The Minchas Chinuch says that according to this approach, Rashi will maintain that one may let blood of a Bechor that has high blood pressure (see Mishnah later, 33b), despite the fact that doing so gives the Bechor a Mum. This is permitted even according to the opinion (33b) that it is forbidden mid'Oraisa to make a blemish even in a Bechor that already has a blemish. The reason it is permitted is because when one lets the blood, one has no intention to make a Mum in the Bechor, but rather to achieve an entirely different goal -- to heal the Bechor. (See also Insights to Zevachim 91:2.) (D. BLOOM)


QUESTION: Rebbi Asi in the name of Reish Lakish says that Akavya ben Mehalalel agrees with the Chachamim that when an expert Kohen did not permit the Bechor by examining its Mum, it is forbidden to derive benefit from the hair that falls off of the animal. Rav Sheshes questions this from a Beraisa (according to Rav Nachman's explanation), in which the Tana Kama and Rebbi Yosi argue about the wool of a Bechor Ba'al Mum that becomes mixed with the wool of other animals. The Tana Kama prohibits the entire mixture. Rebbi Yosi says that one may permit the wool by examining the Mum; if the Mum is a permanent one, then the Bechor may be slaughtered and the wool is permitted. We see from the Beraisa that the wool of a Bechor Ba'al Mum is permitted even before an expert permits the animal.
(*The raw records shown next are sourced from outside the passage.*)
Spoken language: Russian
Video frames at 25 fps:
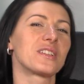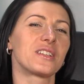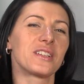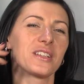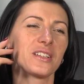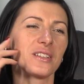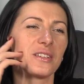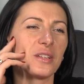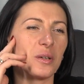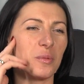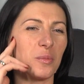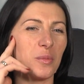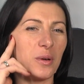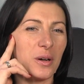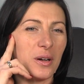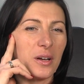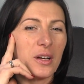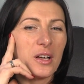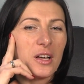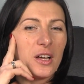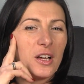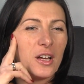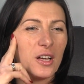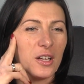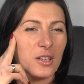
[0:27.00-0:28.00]
такие
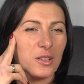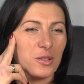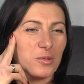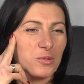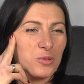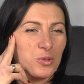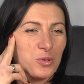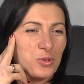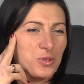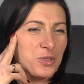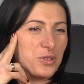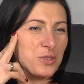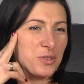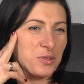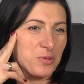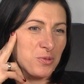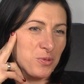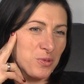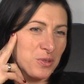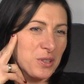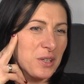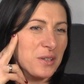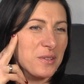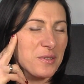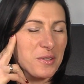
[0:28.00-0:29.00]
дома. То есть,
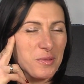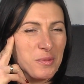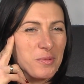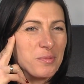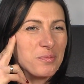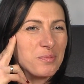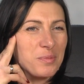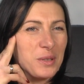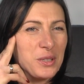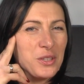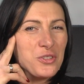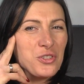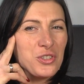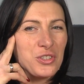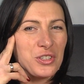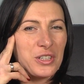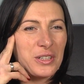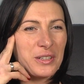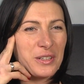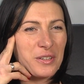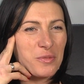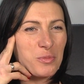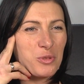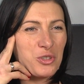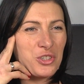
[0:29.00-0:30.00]
ну так,
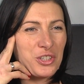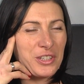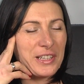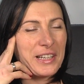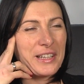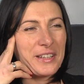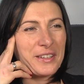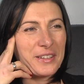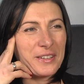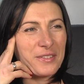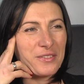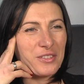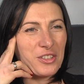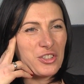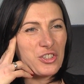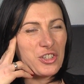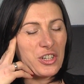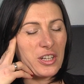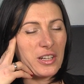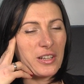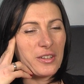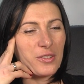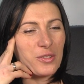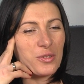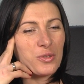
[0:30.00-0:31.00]
положительное впечатление
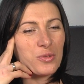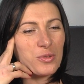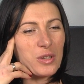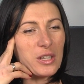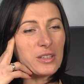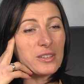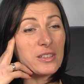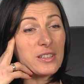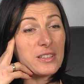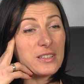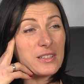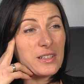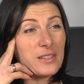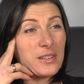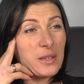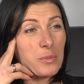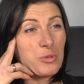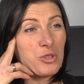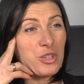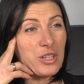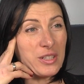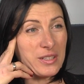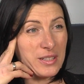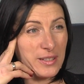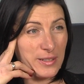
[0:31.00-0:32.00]
вначале. Но когда стала
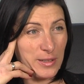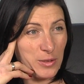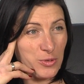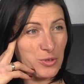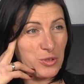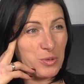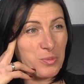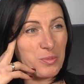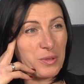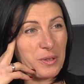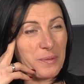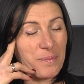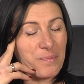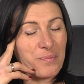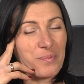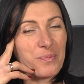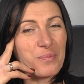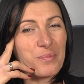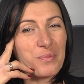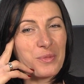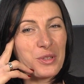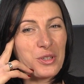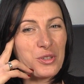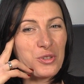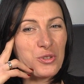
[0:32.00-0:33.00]
общаться с людьми,
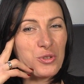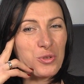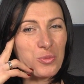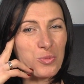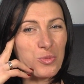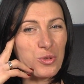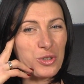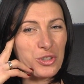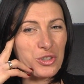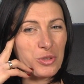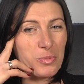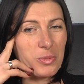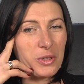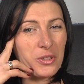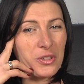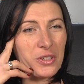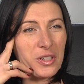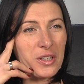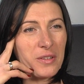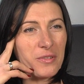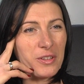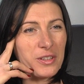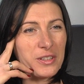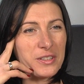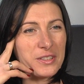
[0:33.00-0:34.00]
мне еще больше
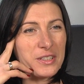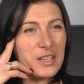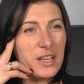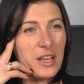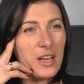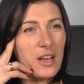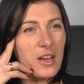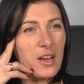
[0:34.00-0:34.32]
понравилось.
Why should all of the wool be forbidden (according to the Tana Kama, and according to Rebbi Yosi when the Mum is not a permanent one) due to the Bechor's wool that became mixed with it? The prohibited wool should be Batel!
(a) The RAMBAM (Hilchos Bechoros 3:12) writes that the wool is considered a "Davar Chashuv," an object of significance, which is not Batel in any amount.
(b) The RA'AVAD (ibid.) writes that the Rabanan prohibited the mixture as a penalty for leaving the Bechor in one's possession for so long, or for actively shearing the wool.